Monday, April 5, 2021

Robust democracy, civil conversations

 In Democracy class this week we're picking up Robert Talisse's Overdoing Democracy. Next week he'll be joining us on zoom, so we're working on some questions. Some of mine, so far:

  • Do you habitually socialize with anyone whose politics you do not know? Have you ever? (If No and Yes, what changed?)
  • Professor Talisse, as I've mentioned, is not a sports fan.
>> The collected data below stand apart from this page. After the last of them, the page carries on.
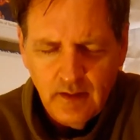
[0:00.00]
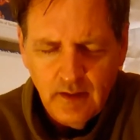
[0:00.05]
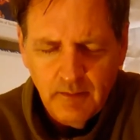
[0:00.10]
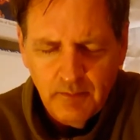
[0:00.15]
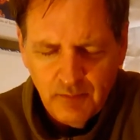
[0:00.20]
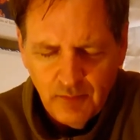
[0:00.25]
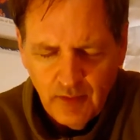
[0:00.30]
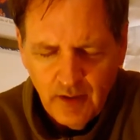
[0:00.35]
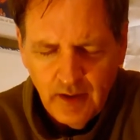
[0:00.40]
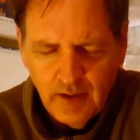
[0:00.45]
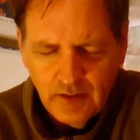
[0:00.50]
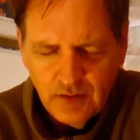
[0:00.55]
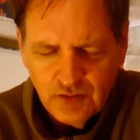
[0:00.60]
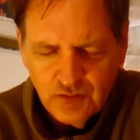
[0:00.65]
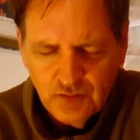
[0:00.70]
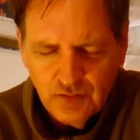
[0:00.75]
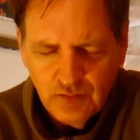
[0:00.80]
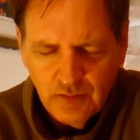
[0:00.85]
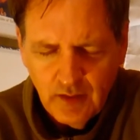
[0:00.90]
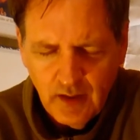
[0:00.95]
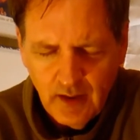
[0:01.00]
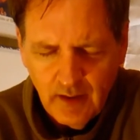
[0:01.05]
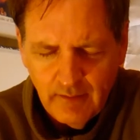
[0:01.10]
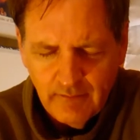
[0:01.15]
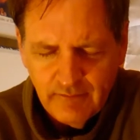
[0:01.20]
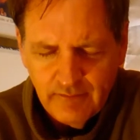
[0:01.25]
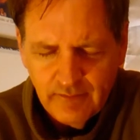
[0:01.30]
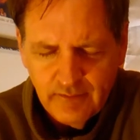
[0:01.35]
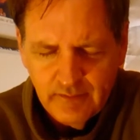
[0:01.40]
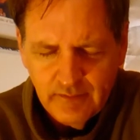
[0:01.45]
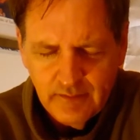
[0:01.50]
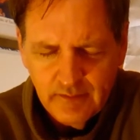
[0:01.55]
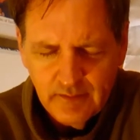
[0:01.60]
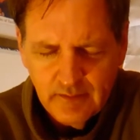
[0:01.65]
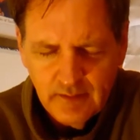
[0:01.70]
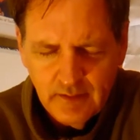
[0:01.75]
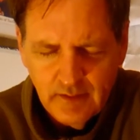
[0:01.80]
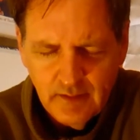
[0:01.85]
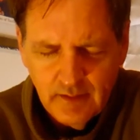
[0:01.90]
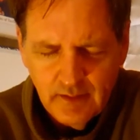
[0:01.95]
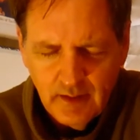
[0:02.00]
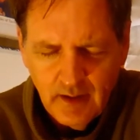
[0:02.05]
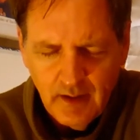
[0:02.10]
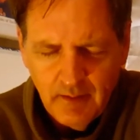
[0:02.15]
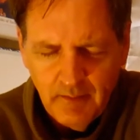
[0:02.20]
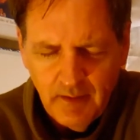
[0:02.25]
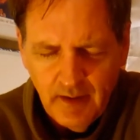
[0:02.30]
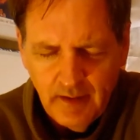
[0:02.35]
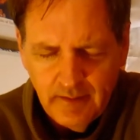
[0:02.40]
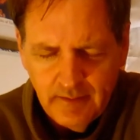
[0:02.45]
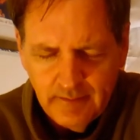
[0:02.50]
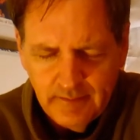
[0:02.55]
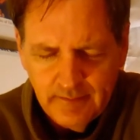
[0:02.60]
I pray in true love. Amen.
But don't spectator sports come as close as anything in our culture to bridging political divisions and bringing people together for occasions in which politics is simply irrelevant? (Well, now that we no longer have a POTUS tweeting about Colin Kaepernick etc.)
  • Are you conscious of any specific consumer "brand" preferences you hold simply because they conform to your sense of political identity (Starbucks or Dunkin, Target or Wal-mart, etc.)?
  • Are there any non-democratic political systems that avoid division, polarization, etc., at a cost worth the exchange? 
  • Are you persuaded that John Dewey and Jane Addams were wrong to say that “the ills of democracy can be cured by more democracy"? *
  • Is it possible to both (1) agree with Talisse that our democracy would benefit from less polarization and more recognition of social contexts in which politics is irrelevant, and (2) think such a benefit negligible in light of the influence of "dark money," misinformation, and general dishonesty--the sorts of things documented by Nancy MacLean and Kurt Andersen--in our politics?
  • This may be impertinent but I can't resist: Has "robust" been overused in public discourse (not to mention OD) lately?
Looking forward to a robust vigorous, muscular, spirited, zestful, enlivening, instructive, constructive, amicable, civically-friendly and conventionally-friendly exchange with our author. Hope he doesn't throw a thesaurus at me, next time we meet in real space.
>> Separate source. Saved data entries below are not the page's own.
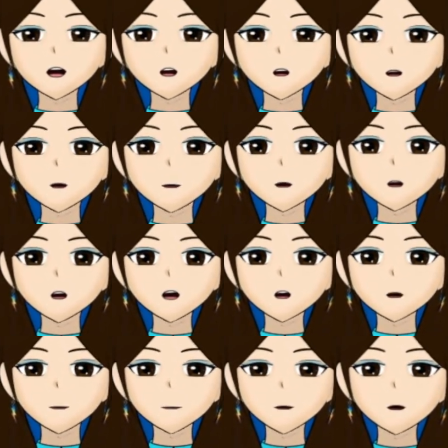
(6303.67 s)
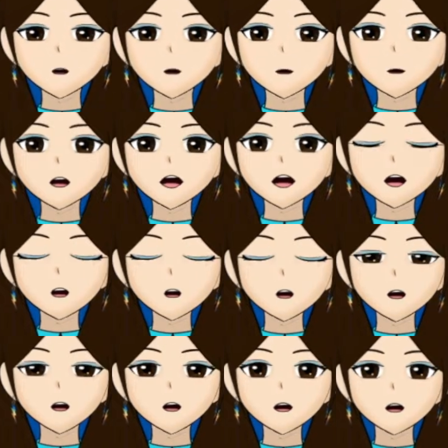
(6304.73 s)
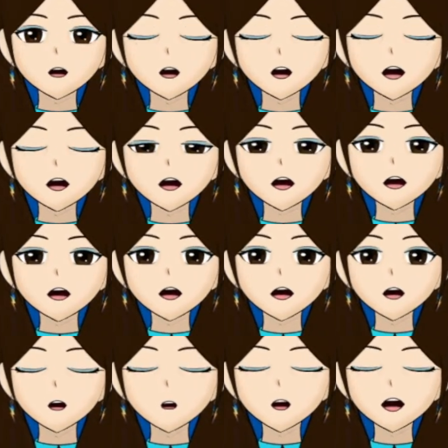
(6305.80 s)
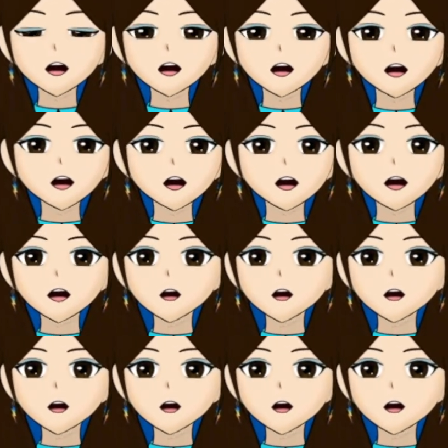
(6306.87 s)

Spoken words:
I was just not gonna understand anything at all.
* What Dewey actually did say, in The Public and Its Problems (1927)... 

The old saying that the cure for the ills of democracy is more democracy is not apt if it means that the evils may be remedied by introducing more machinery of the same kind as that which already exists, or by refining and perfecting that machinery. But the phrase may also indicate the need of returning to the idea itself, of clarifying and deepening our apprehension of it, and of employing our sense of its meaning to criticize and remake its political manifestations. 119

And, 

We have every reason to think that whatever changes may take place in existing democratic machinery, they will be of a sort to...enable the public to form and manifest its purposes still more authoritatively. In this sense the cure for the ailments of democracy is more democracy. The prime difficulty, as we have seen, is that of discovering the means by which a scattered, mobile and manifold public may so recognize itself as to define and express its interests. This discovery is necessarily precedent to any fundamental change in the machinery... 121

And, a propos civil converations and the ailments of democracy... 

"Be this guy." No thanks


Also, Tom Ashbrook, I miss you on "On Point." American democracy needs voices like yours more now than ever.